The financial authorities will tighten the internal control evaluation criteria to prevent illegal money laundering through financial companies. A focused inspection of vulnerable institutional sectors, especially the virtual asset industry recently identified as a laundering channel, is expected.
According to the financial authorities on the 2nd, the Financial Intelligence Unit (FIU) of the Financial Services Commission (FSC) is discussing ways to strengthen the evaluation criteria by forming a task force (TF) with industries subject to assessment of anti-money laundering (AML) implementation, including banking, securities, insurance, virtual assets, lend, and electronic financial services.
The financial authorities conduct twice-yearly evaluations of more than 5,000 financial firms and others to determine how exposed they are to money laundering risks and whether internal controls to prevent laundering are functioning properly. If vulnerabilities are found in the evaluation or an industry or company is classified as high risk, it becomes a target for intensive inspection by the financial authorities, and if violations are detected during the inspection, fines are imposed.
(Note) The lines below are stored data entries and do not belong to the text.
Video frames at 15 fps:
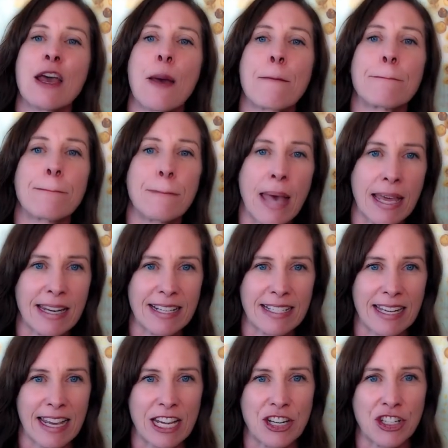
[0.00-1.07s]

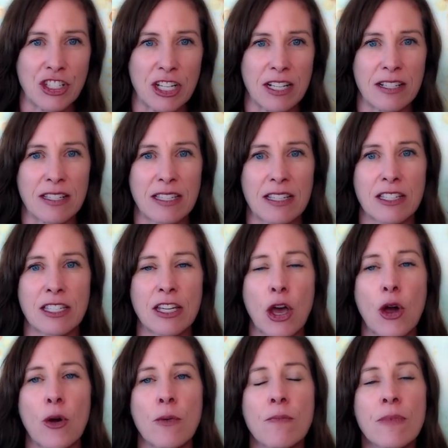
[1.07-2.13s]
meditations.
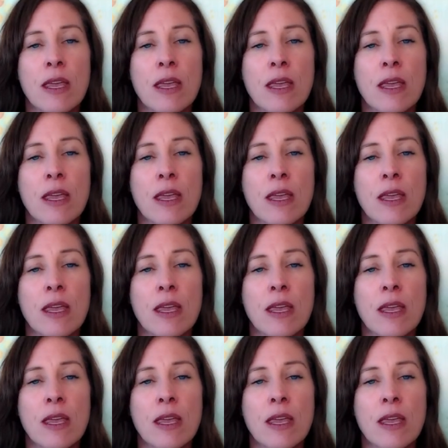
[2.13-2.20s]
So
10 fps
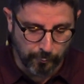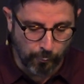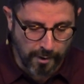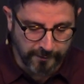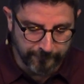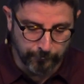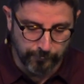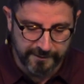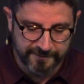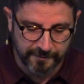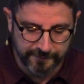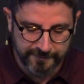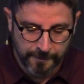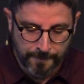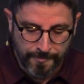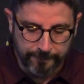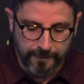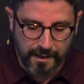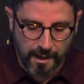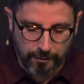But one of the reasons
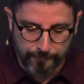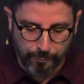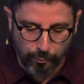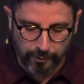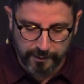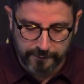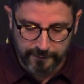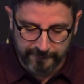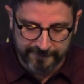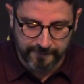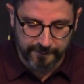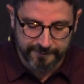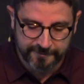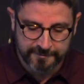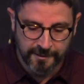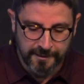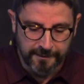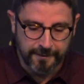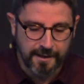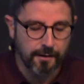they are important is this
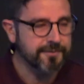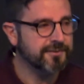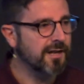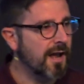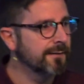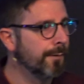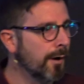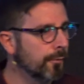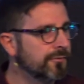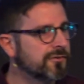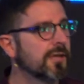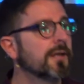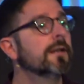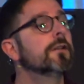they are signposts,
The financial authorities are said to be discussing a plan to deduct points if the money laundering management score falls below a certain threshold. They are also reported to be reviewing a plan to classify some 200 criteria used to assess exposure to money laundering risk into four levels by importance and assign different weights by level. The financial authorities plan to finalize and apply the new evaluation criteria as early as the first quarter of next year.
Once the new evaluation criteria take effect, the virtual asset industry is expected to come under strict management and supervision. With indications that a Cambodian crime ring used a domestic virtual asset exchange as a laundering tool, the industry says a strong response is needed. Lee Eog-weon, chair of the Financial Services Commission (FSC), said at the anti-money laundering day ceremony on the 28th last month, "We will sternly crack down on money laundering that exploits virtual asset transactions."
Earlier, the FIU conducted an on-site anti-money laundering inspection of Dunamu, which operates Upbit, the nation's largest virtual asset exchange, uncovered 8.6 million violations of the Act on Reporting and Use of Certain Financial Transaction Information, and imposed fines of 35.2 billion won.
The financial authorities expanded anti-money laundering obligations from traditional financial firms to electronic financial and lend businesses, online investment-linked finance (P2P) operators, and virtual asset operators. In particular, in Mar. 2022, they became the first in the world to mandate the travel rule, requiring exchanges to verify sender and recipient information when a user requests virtual asset deposits or withdrawals of 1 million won or more. In May, they also implemented amendments to the anti-money laundering work regulations to clearly divide the roles and responsibilities of financial institutions' anti-money laundering officers.
An official at the financial authorities said, "Because staff and time are limited, we set inspection plans at the end and start of the year," and noted, "The intent is to give priority to inspecting places with insufficient AML implementation evaluation results."